Stored items:
——————————

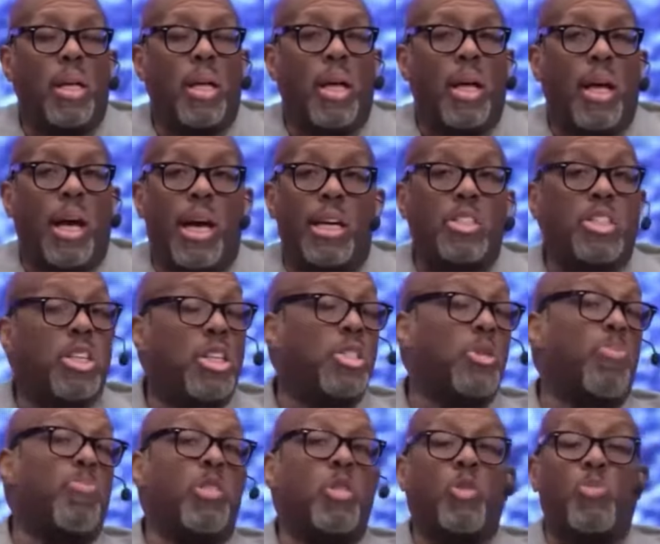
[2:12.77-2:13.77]
I
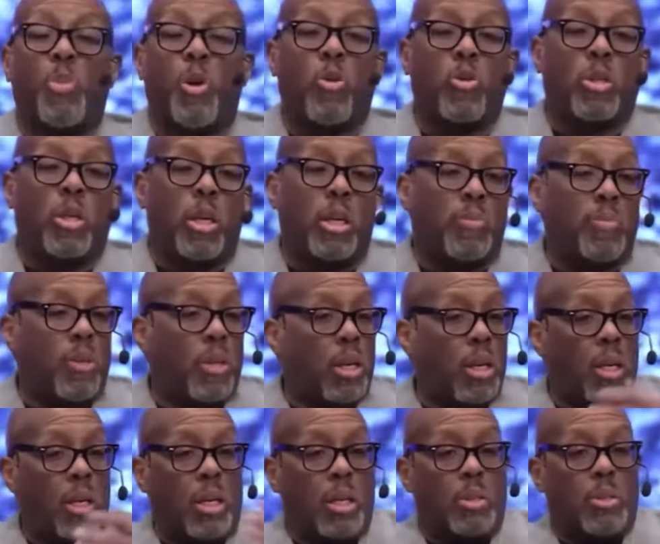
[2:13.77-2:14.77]
just spoke that
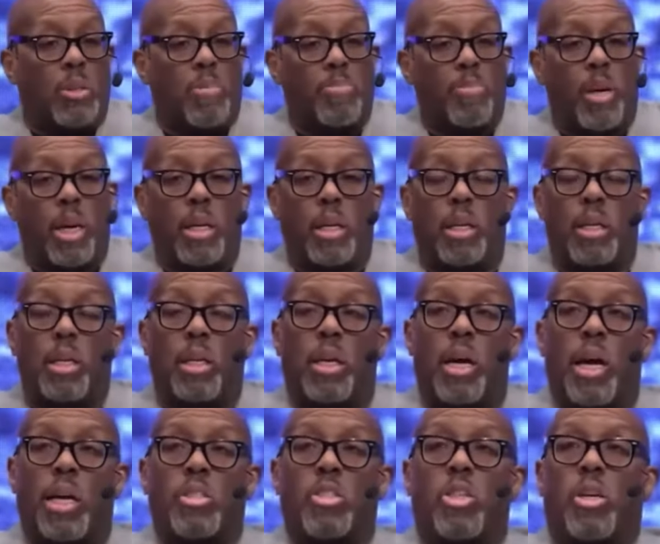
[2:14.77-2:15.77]
Elder Money and
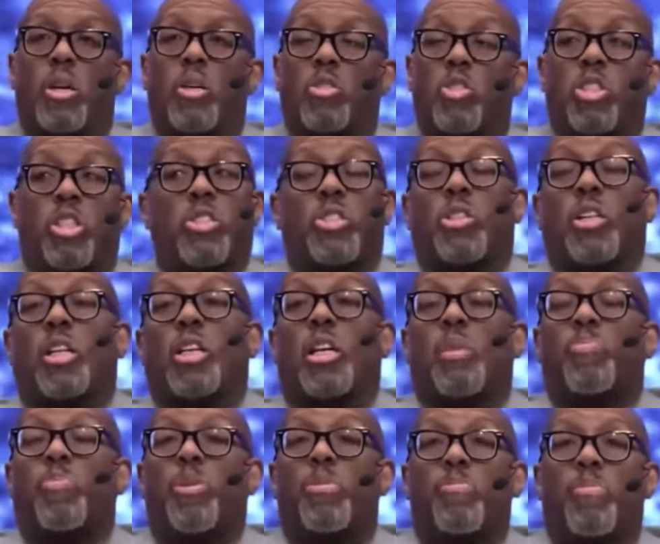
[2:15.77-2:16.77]
I talked just a
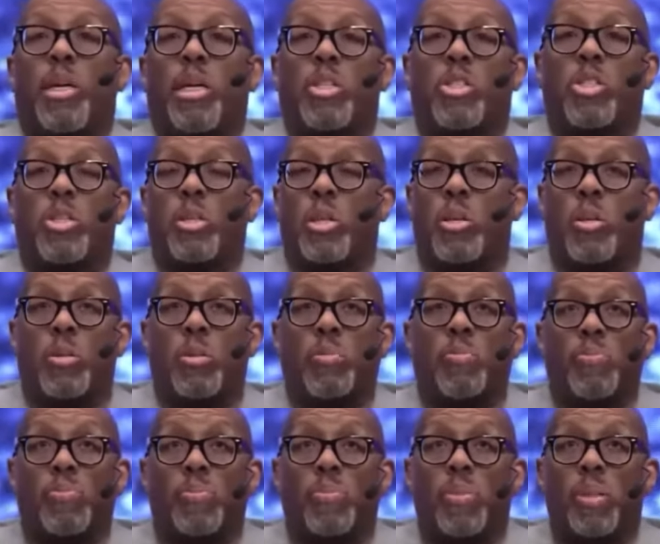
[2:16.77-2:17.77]
couple of months ago
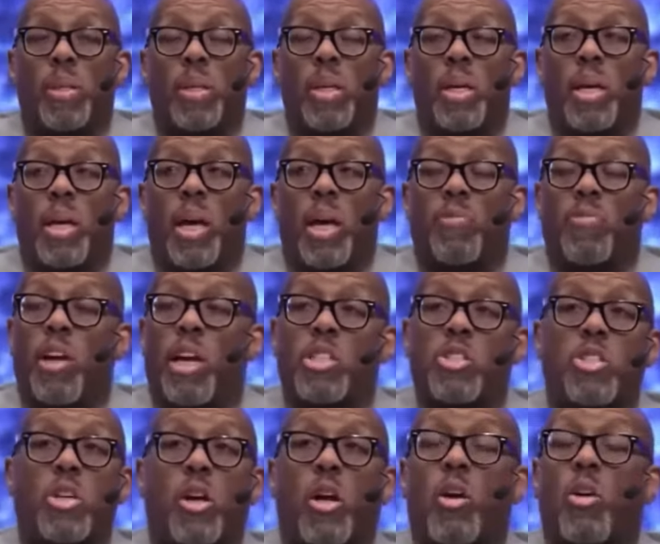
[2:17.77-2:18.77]
after I
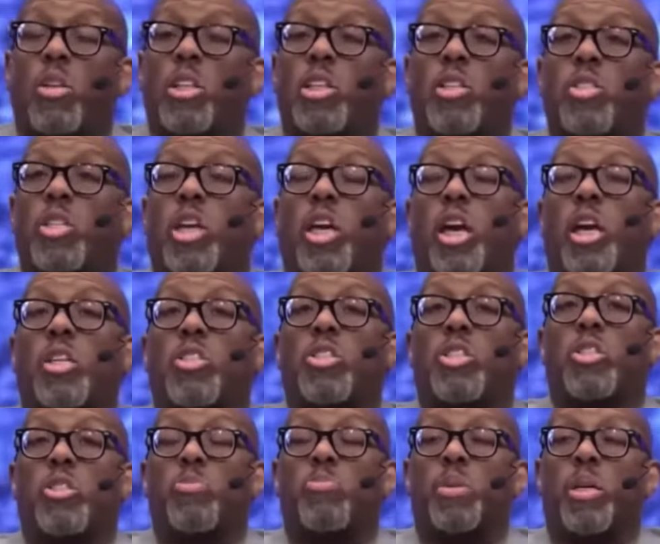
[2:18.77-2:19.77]
saw all these
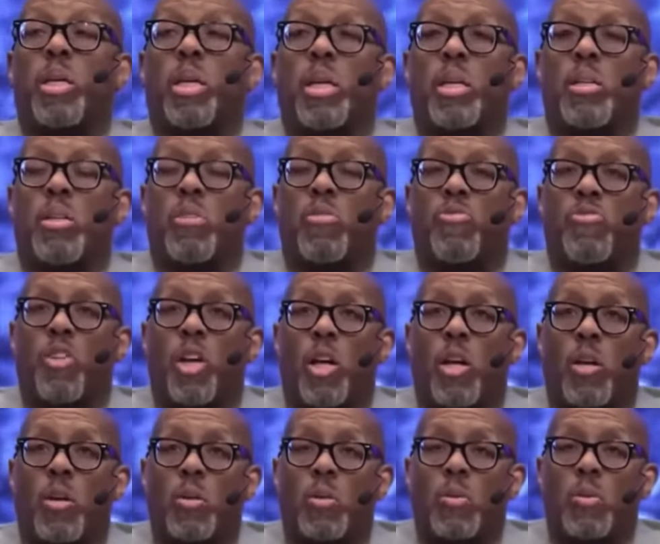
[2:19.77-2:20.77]
cases beginning to
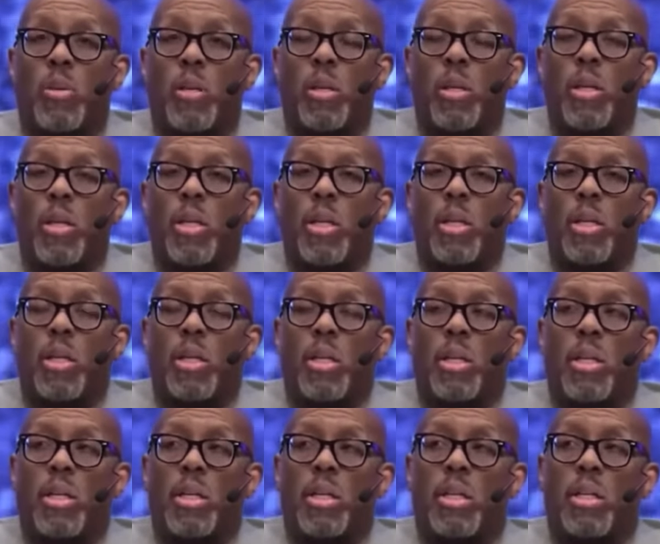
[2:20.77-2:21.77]
fall.
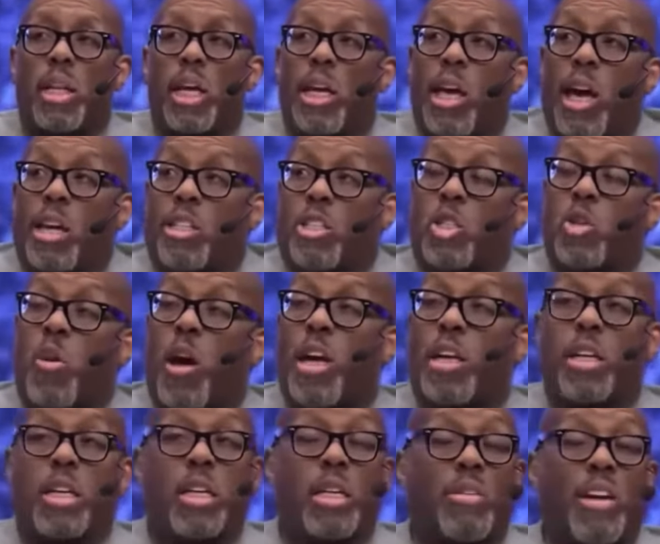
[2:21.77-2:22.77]
They got to try
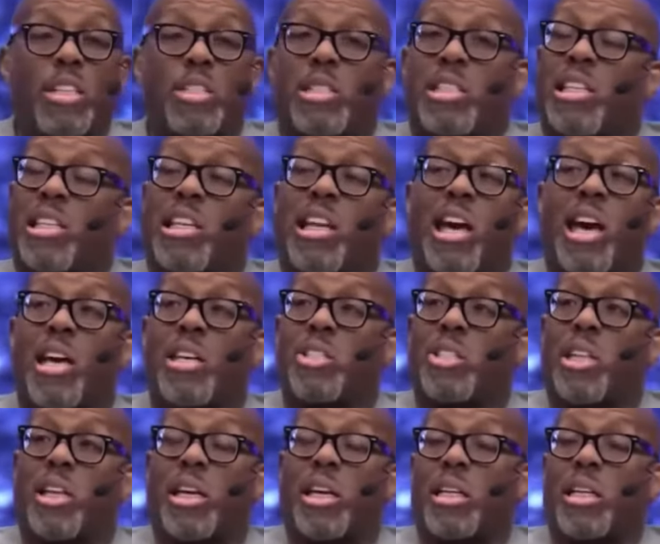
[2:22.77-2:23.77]
to kill. Him. That's the
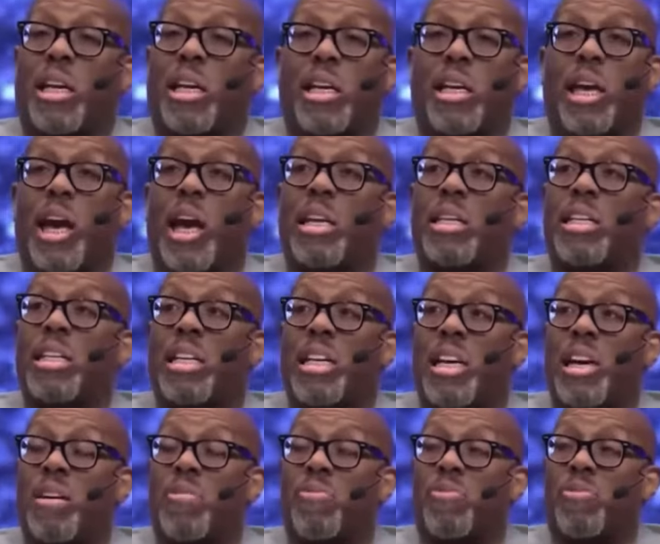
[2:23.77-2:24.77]
last thing they got
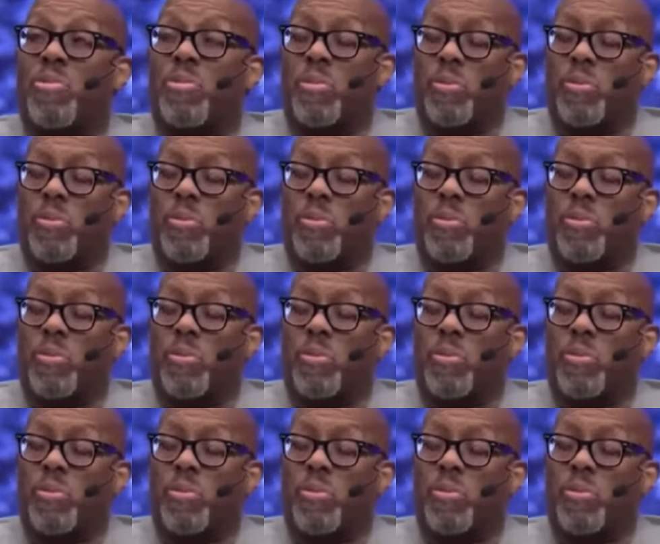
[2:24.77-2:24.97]
left.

——————————

YOUR TASK: Line for line, restate the data above and omit every picture.

OUTPUT BELOW:
[2:12.77-2:13.77]
I
[2:13.77-2:14.77]
just spoke that
[2:14.77-2:15.77]
Elder Money and
[2:15.77-2:16.77]
I talked just a
[2:16.77-2:17.77]
couple of months ago
[2:17.77-2:18.77]
after I
[2:18.77-2:19.77]
saw all these
[2:19.77-2:20.77]
cases beginning to
[2:20.77-2:21.77]
fall.
[2:21.77-2:22.77]
They got to try
[2:22.77-2:23.77]
to kill. Him. That's the
[2:23.77-2:24.77]
last thing they got
[2:24.77-2:24.97]
left.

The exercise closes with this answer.